Exercise details: Print each record exactly as it appears, but drop the images.

** Excerpted data follows **

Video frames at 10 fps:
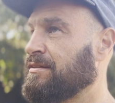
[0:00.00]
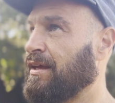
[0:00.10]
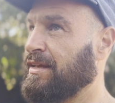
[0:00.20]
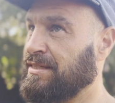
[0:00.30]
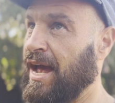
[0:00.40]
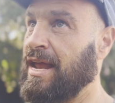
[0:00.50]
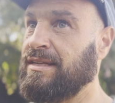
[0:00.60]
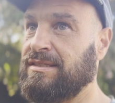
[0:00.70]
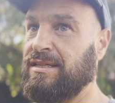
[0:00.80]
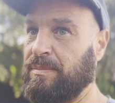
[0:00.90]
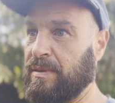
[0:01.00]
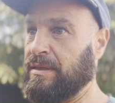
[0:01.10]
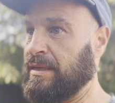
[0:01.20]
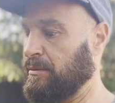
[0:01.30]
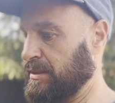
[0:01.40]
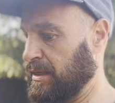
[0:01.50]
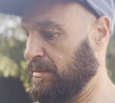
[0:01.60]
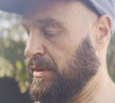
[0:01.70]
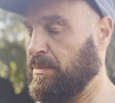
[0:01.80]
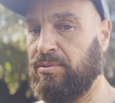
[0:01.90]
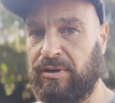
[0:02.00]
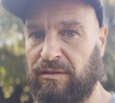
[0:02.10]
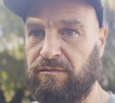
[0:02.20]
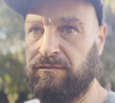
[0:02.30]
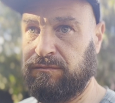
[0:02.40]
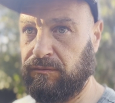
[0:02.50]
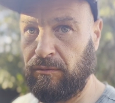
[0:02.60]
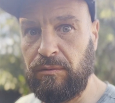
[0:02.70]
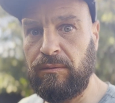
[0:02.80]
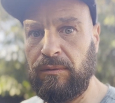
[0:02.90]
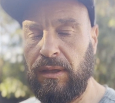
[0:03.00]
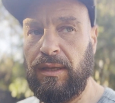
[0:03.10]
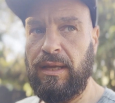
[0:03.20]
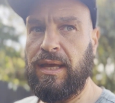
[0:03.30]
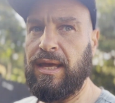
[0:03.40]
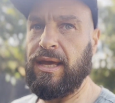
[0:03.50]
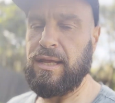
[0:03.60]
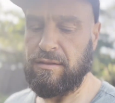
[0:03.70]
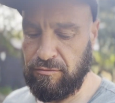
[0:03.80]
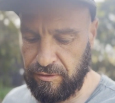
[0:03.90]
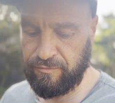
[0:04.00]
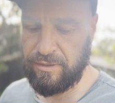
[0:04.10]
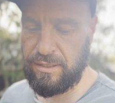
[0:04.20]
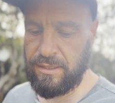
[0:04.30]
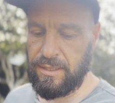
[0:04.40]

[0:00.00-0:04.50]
as gardeners, typically we tend to be pretty frugal and thrifty,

** End of Excerpted data **

Response below:
Video frames at 10 fps:
[0:00.00]
[0:00.10]
[0:00.20]
[0:00.30]
[0:00.40]
[0:00.50]
[0:00.60]
[0:00.70]
[0:00.80]
[0:00.90]
[0:01.00]
[0:01.10]
[0:01.20]
[0:01.30]
[0:01.40]
[0:01.50]
[0:01.60]
[0:01.70]
[0:01.80]
[0:01.90]
[0:02.00]
[0:02.10]
[0:02.20]
[0:02.30]
[0:02.40]
[0:02.50]
[0:02.60]
[0:02.70]
[0:02.80]
[0:02.90]
[0:03.00]
[0:03.10]
[0:03.20]
[0:03.30]
[0:03.40]
[0:03.50]
[0:03.60]
[0:03.70]
[0:03.80]
[0:03.90]
[0:04.00]
[0:04.10]
[0:04.20]
[0:04.30]
[0:04.40]

[0:00.00-0:04.50]
as gardeners, typically we tend to be pretty frugal and thrifty,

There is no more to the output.